Big data is the latest trend to obsess the technology industry, but companies need to be careful about where they deploy its tools or they could find themselves at the sharp end of a stinging bill.
Many cloud computing vendors offer big-data tools that, paired with the ability to rent scalable on-demand compute and storage resources, can provide a potent on-paper justification for analysing data in the cloud.
However, the costs and time it takes to upload large quantities of data into and out of a cloud could mean that businesses that crunch datasets could be hit by unforeseen costs.
"Data has a lot of inertia," Charles Zedlewski, Hadoop-vendor Cloudera's vice president of products, says. "If you run [Hadoop] in the public cloud, that application is going to spit off data. If your data is generated in the [cloud] datacentre, your Hadoop [cluster] is going to be in that datacentre."
Hadoop is a popular open-source platform for data storage and big data analysis. It is based on technologies originally developed by Google to help the search giant store and query massive amounts of data.
Cloudera aims to be to Hadoop as Canonical is to Ubuntu - a proposition that saw the company close a $65m funding round on Thursday.

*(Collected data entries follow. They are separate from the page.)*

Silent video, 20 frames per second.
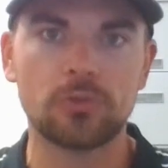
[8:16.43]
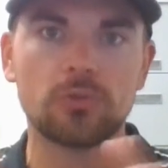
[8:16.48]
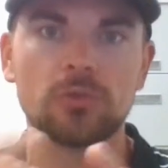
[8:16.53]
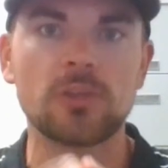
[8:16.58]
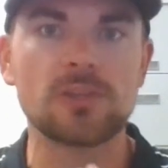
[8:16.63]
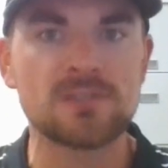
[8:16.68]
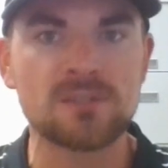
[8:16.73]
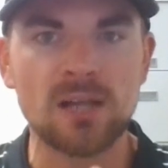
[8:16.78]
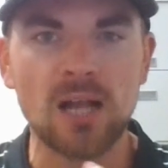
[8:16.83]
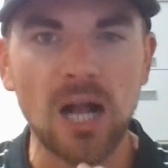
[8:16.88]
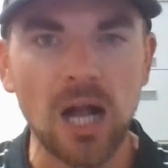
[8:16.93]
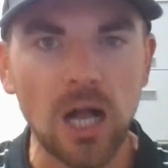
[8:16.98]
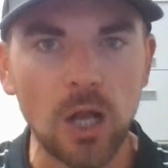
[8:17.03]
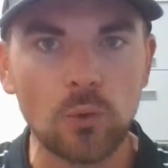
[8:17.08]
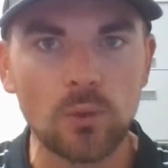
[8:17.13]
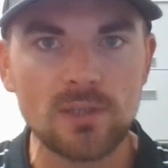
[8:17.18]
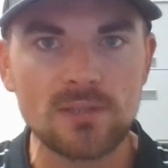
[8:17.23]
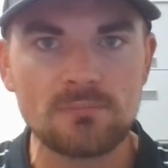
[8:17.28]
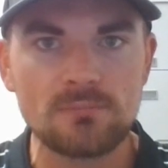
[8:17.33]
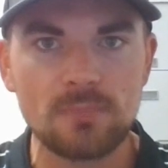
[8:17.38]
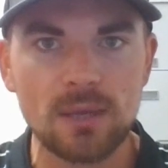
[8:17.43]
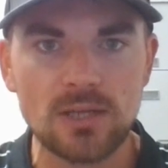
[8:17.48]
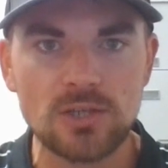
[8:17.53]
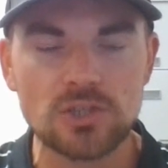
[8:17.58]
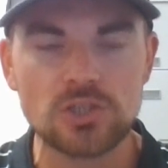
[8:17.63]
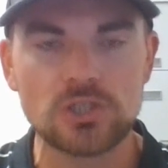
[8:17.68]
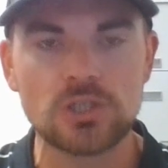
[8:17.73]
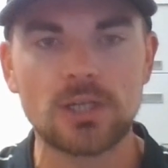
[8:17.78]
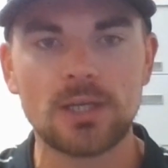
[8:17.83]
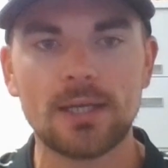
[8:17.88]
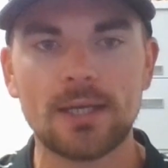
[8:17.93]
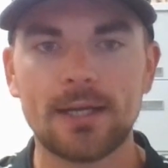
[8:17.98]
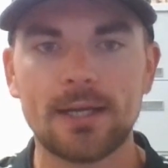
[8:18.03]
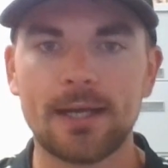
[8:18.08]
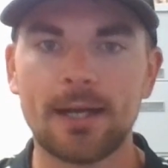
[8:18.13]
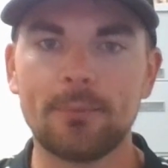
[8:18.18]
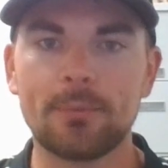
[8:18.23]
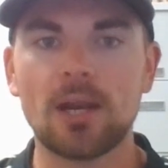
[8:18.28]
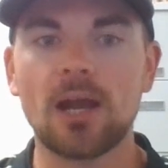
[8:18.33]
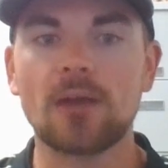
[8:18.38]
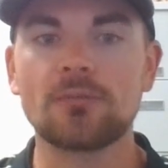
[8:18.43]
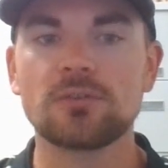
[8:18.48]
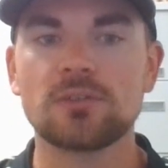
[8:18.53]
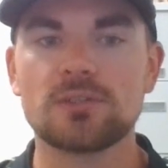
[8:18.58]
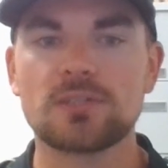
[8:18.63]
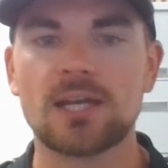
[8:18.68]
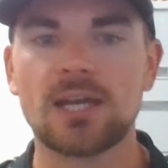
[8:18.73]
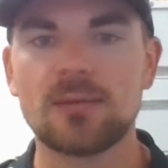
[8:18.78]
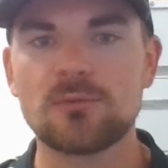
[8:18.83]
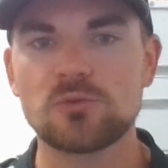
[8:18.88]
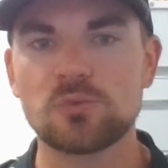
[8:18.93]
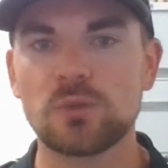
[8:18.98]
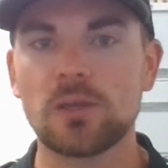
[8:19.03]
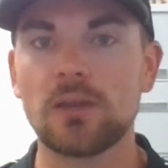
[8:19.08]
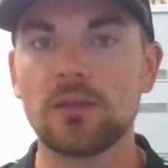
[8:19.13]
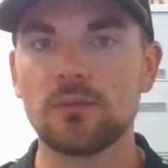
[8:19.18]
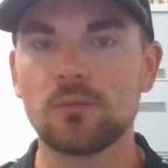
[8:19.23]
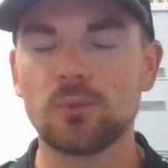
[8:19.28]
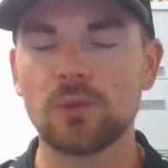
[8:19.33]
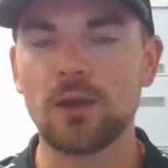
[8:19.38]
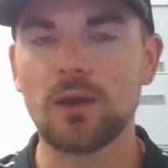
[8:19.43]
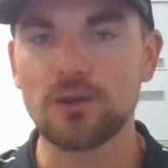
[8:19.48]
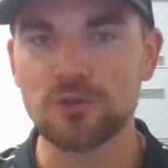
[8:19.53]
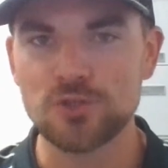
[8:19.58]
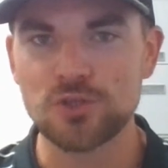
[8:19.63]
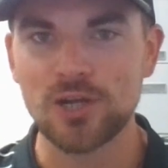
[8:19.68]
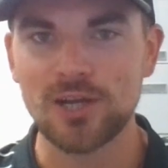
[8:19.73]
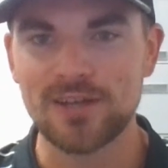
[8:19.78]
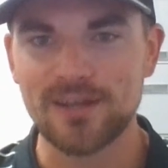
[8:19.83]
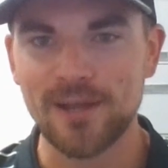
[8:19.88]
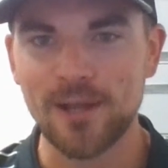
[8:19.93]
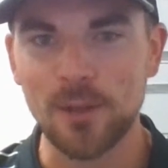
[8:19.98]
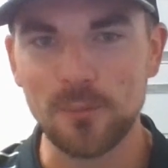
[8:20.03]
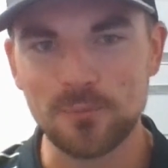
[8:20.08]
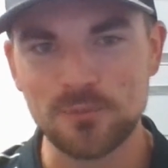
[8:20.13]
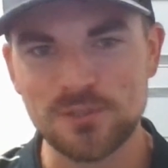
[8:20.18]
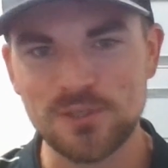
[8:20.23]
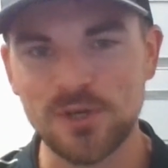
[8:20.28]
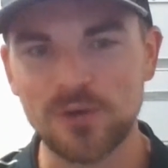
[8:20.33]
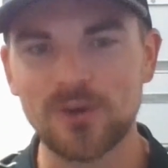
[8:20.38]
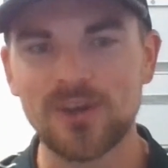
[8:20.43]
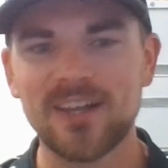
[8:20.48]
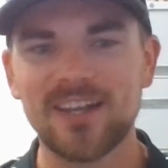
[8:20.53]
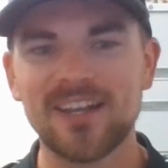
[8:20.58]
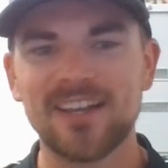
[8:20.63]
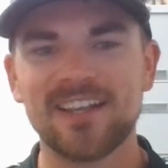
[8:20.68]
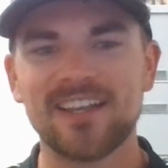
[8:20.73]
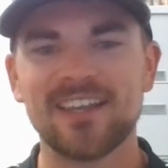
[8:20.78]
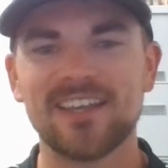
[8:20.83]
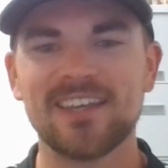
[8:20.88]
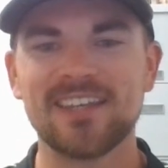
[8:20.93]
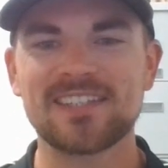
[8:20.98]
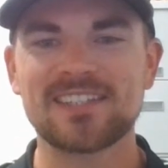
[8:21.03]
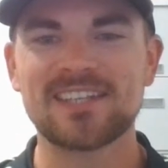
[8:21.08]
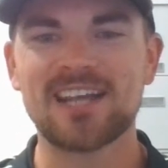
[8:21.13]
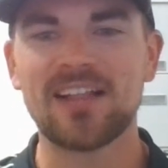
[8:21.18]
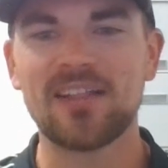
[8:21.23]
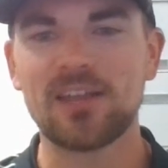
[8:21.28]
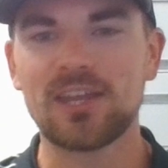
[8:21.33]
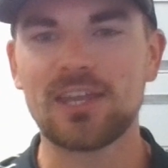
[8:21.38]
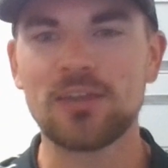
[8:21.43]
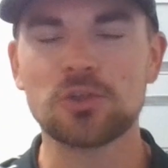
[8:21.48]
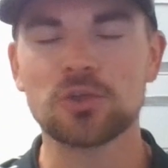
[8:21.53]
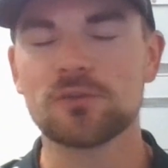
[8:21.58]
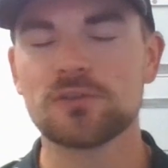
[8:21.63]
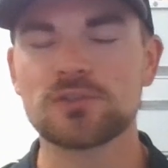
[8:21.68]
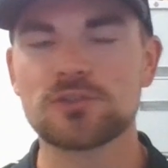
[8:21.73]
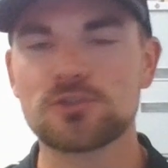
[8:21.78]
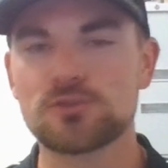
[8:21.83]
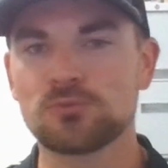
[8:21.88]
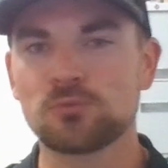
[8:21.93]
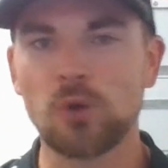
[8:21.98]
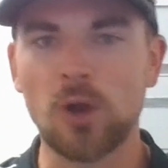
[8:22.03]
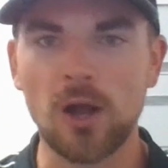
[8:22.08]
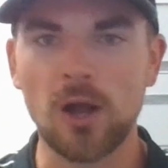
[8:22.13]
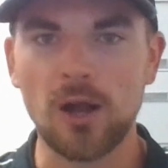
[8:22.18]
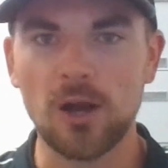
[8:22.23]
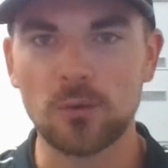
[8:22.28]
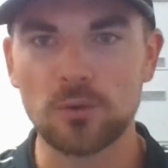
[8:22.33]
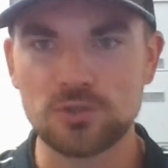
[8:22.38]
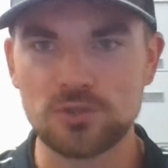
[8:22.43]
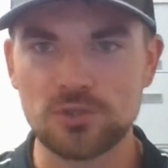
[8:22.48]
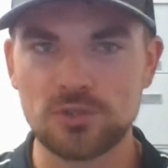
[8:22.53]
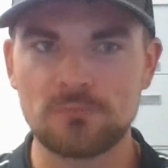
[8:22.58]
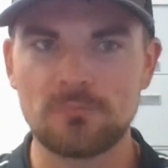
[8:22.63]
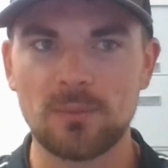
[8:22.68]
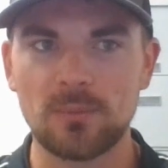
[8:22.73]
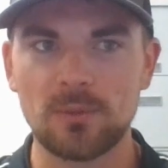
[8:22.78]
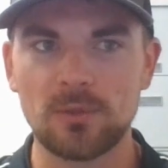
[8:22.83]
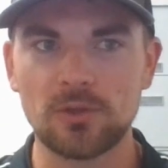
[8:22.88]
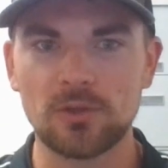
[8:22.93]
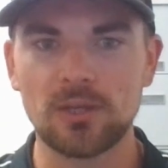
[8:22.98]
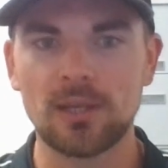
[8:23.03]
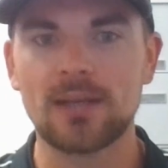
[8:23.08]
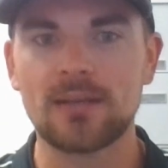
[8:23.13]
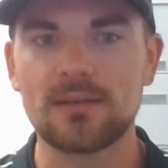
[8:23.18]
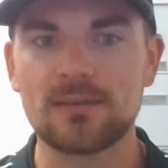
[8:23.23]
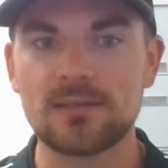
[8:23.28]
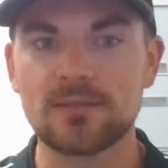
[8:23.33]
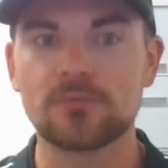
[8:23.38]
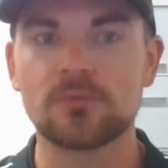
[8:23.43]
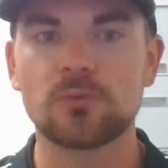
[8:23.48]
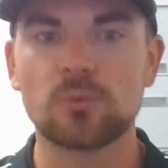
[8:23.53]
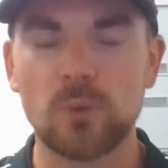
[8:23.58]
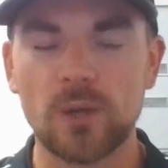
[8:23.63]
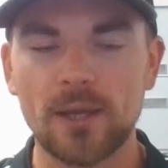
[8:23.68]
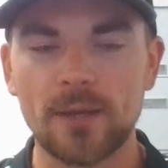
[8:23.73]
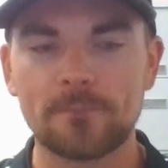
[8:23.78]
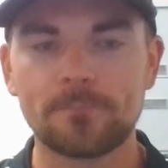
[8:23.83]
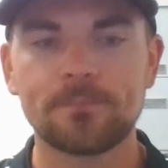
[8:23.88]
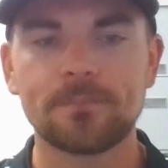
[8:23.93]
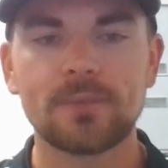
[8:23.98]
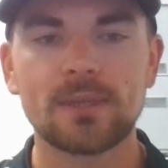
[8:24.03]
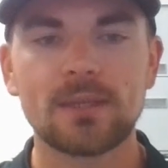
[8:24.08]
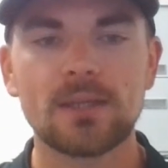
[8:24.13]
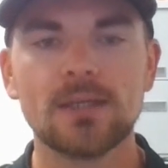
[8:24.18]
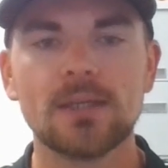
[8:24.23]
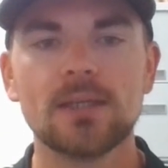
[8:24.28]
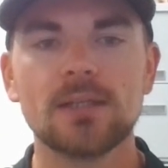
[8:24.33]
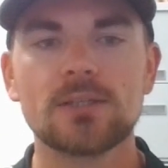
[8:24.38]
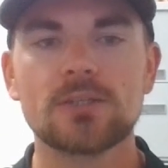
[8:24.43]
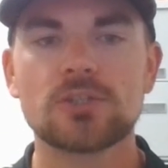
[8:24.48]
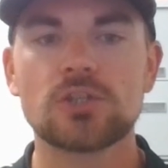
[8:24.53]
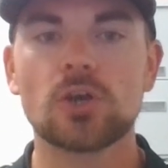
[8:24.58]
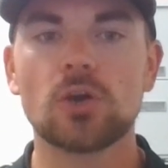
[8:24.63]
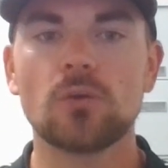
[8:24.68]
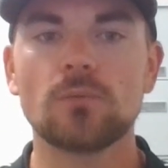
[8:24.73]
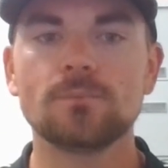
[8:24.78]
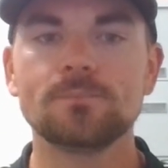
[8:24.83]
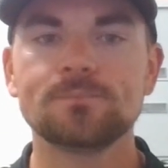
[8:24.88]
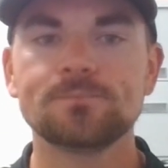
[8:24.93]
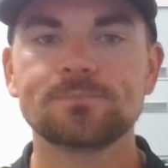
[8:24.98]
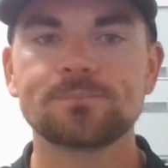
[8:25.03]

doesn't always mesh, but oftentimes we are trying to help. So it's not like either of us is wrong. We're just maybe looking at it in a different way. So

Location, location, location
Hadoop is representative of a problem facing the big data industry as a whole: where you locate your data storage and analysis engine will determine where the data ultimately resides. And it's for that reason that choosing to locate your big data in the cloud, or in your own datacentre, could have huge ramifications down the line.
For example, if a company wants to analyse its customer data, it could buy in several low-cost servers with large amounts of storage based on chassis designs from companies like Supermicro and run a Hadoop cluster on top. That would give the company control over its infrastructure, where its data resides and the cost of its kit.
However, if the business gets a sudden spike in data that it doesn't have the capacity to process in a timely manner, it will need to kick this data up into the cloud to process and analyse it as an entire set.
For that, it will pay the typical charges to your ISP, along with the fees for renting the associated storage and compute in Amazon, Google, Microsoft or other vendors' public clouds. Upon completing the processing, it may even have to pay additional charges to get data out of the cloud and back into its datacentre.
This is an example of an effect known as "data gravity", which has been outlined by researcher and former EMC employee Dave McCrory. Put simply, data gravity means that the infrastructure where you perform actions upon a dataset will attract more and more data over time and get more and more difficult to drastically change.
"Where public cloud shines is the more moderate amounts of data, where you care about bursting and care about expandability" - Charles Zedlewski, Cloudera
For some web applications it will make sense for data analysis to be done in the cloud, but for others the value is doubtful. This example illustrates why data location can have a big impact on companies' bottom line.
"Where public cloud shines is the more moderate amounts of data, where you care about bursting and care about expandability," Zedlewski says.
Workloads that should be kept in the datacentre are those that generate a huge amount of information that will need to be repeatedly worked on and enlarged, such as those that convert information from the physical world into digital information, like genetic sequencing.
For example, a small sequencing machine can generate a minimum of a terabyte of information for each operation. This data then needs to be fed through the network and into Hadoop, where it is stored then worked upon. Companies that do this kind of work have many of these machines running in parallel. Uploading, processing and downloading terabytes of information from a remote public cloud is not a trivial matter, and the costs and time expenses can be great.
"The rental fees you're paying in public cloud are five-10 times higher" than on-premise, Zedlewski says. (Cloudera's distribution of Hadoop is run both in public clouds and on premise.)
It all goes to show that although the economics of rentable technology are clear in some cases, such as for scaling websites or one-time number crunching, in others they can be rather cloudy.